EDWARD KORBER, PhD

Edward Korber works as a licensed clinical neuropsychologist in New York. For the past half century he has provided clinical care, primarily through public service hospital settings, to members of NYC's underserved populations. He is an advocate of life long learning and has earned a number of post doctoral certifications including behavior analysis, psycho-pharmacology, and substance abuse treatment interventions. He has also continued to serve in a number of leadership positions and committees of the American Psychological Association and NYS Psychological Association.

 More importantly, throughout this time, Ed has also worked collaboratively, along with the other self taught artists and volunteers, at the Living Museum located on the grounds of Creedmoor Psychiatric Center in Queens County. His current mantra…

“ there is an artist in each of us who is aware of three basic truths:
 Nothing is perfect
 Nothing is finished 
Nothing lasts forever
... But
 we can also come to learn, to appreciate the beauty in our imperfect world and lives that surround and embrace us.”

Entre Chien et Loup
(ink and pastel chalks on government paper form (8.5" x 11")) 

"Do you know, if only I were a painter I would make a picture”

Jung turned these hints from others to practical account and often urged his patients to paint what they had seen in their dreams and fantasies. And when met with the objection:

"But I am not a painter."

His reply and rational to us:

“neither are modern painters-for which very reason modern painting is absolutely free”-and that it is… “not a question of the beautiful, but… of the trouble one takes with the picture… How little my way of painting has to do with ‘art’. To paint what we see before us is a different matter from painting what we see within… we are speaking not of people who have still to prove their social usefulness, but of those who can no longer find significance in their value to society…who have come upon the deeper and more dangerous question of the meaning of their individual lives... It is not a question of art … but of something more… namely the living effect upon the patient himself. The meaning of an individual life, whose importance from the social standpoint is negligible, is here accorded the highest value, and for its sake the patient struggles to give form, however crude and childish, to the inexpressible… why do I encourage patients to express themselves… My purpose is the same… as in my handling of dreams: I wish to produce an effect…in the childish condition, the patient remains in a passive state; but now he begins to play an active part….he puts on paper what has come to him in fantasy… gives it the status of a deliberate act… not only talks about it, but is actually doing something about it. Psychologically… it is one thing for a person to have an interesting conversation with his doctor… quite another… to struggle for hours … with refractory brush and colours… to produce in the end something which, at its face value, is perfectly senseless. Were his fantasy really senseless to him, the effort to paint it would be so irksome that he could scarcely be brought to perform this exercise a second time.
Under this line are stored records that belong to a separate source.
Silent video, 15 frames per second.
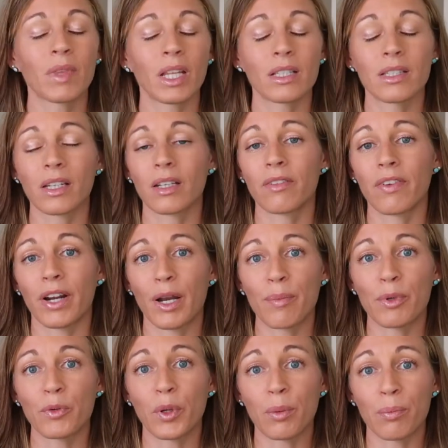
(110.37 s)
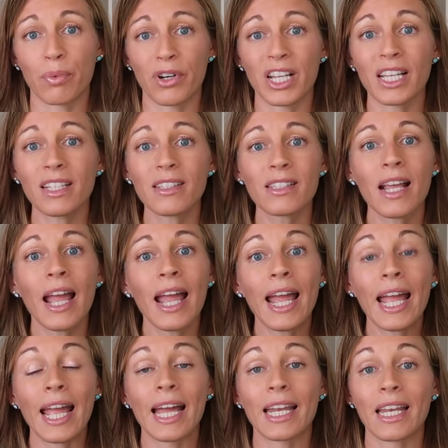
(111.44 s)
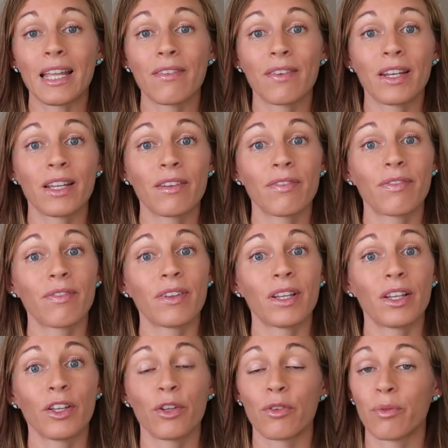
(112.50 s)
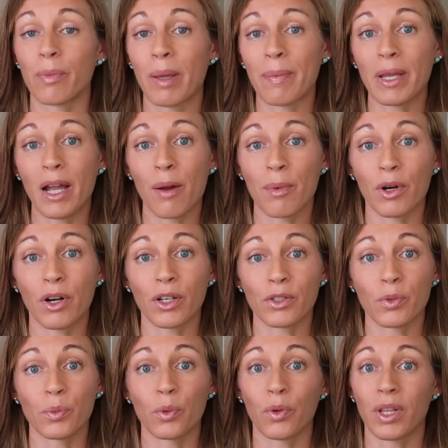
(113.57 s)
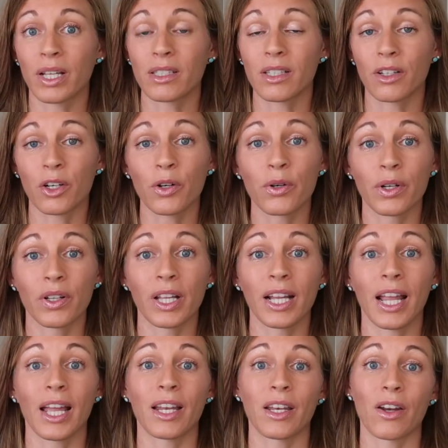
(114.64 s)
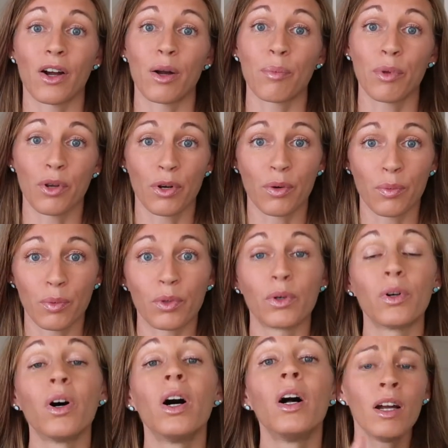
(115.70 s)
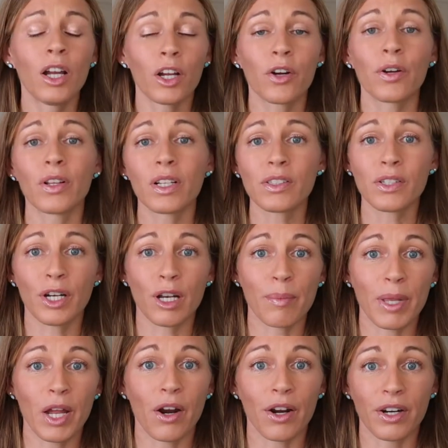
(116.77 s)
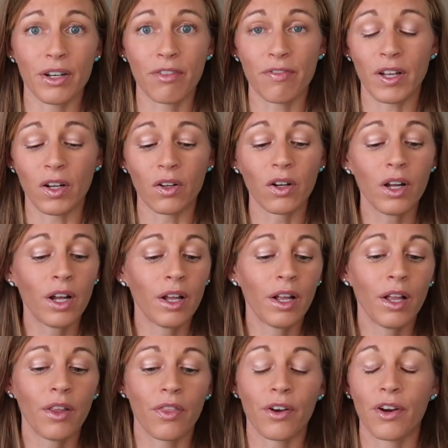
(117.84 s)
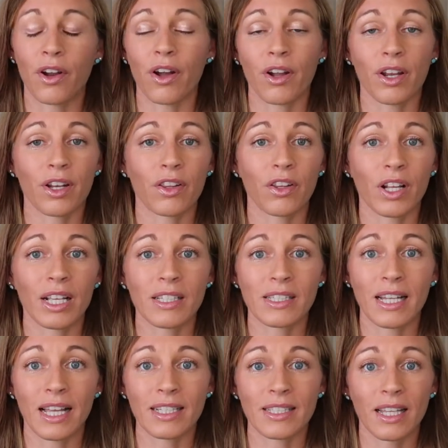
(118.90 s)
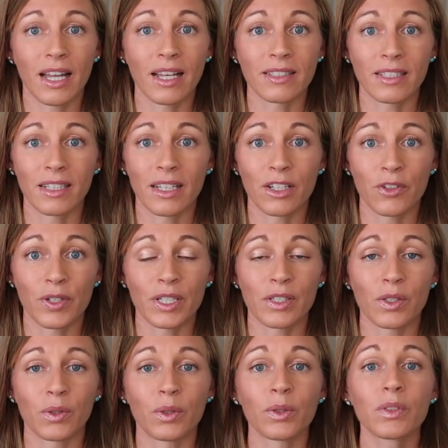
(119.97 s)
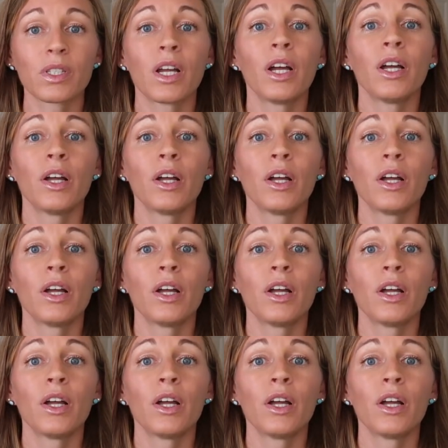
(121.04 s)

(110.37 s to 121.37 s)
It's going to vary between breeds, and even if you maybe come across a wool that's acrylic and not pure wool. Acrylics are going to be hard to felt. They're not going to look as nice as an end result.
But since his fantasy does not seem entirely senseless, busying himself with it increases its effect upon him… to give visible form to the image enforces a study of it in all its parts… its effects can be completely experienced.
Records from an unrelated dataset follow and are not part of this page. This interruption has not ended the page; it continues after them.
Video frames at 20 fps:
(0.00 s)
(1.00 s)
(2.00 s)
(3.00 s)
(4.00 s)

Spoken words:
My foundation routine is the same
The discipline of drawing endows the fantasy with an element of reality, lending it… weight and greater driving power… these crude pictures do produce effects which I must admit, are rather difficult to describe. When a patient has seen once… how he is freed from a wretched state of mind by working at a symbolical picture, he will thenceforward turn to this means of release when things go badly... something invaluable is won, a growth of independence a step toward psychological maturity. “

Yes…Too free ourselves from growth stifling constraints... to come to know ourselves better.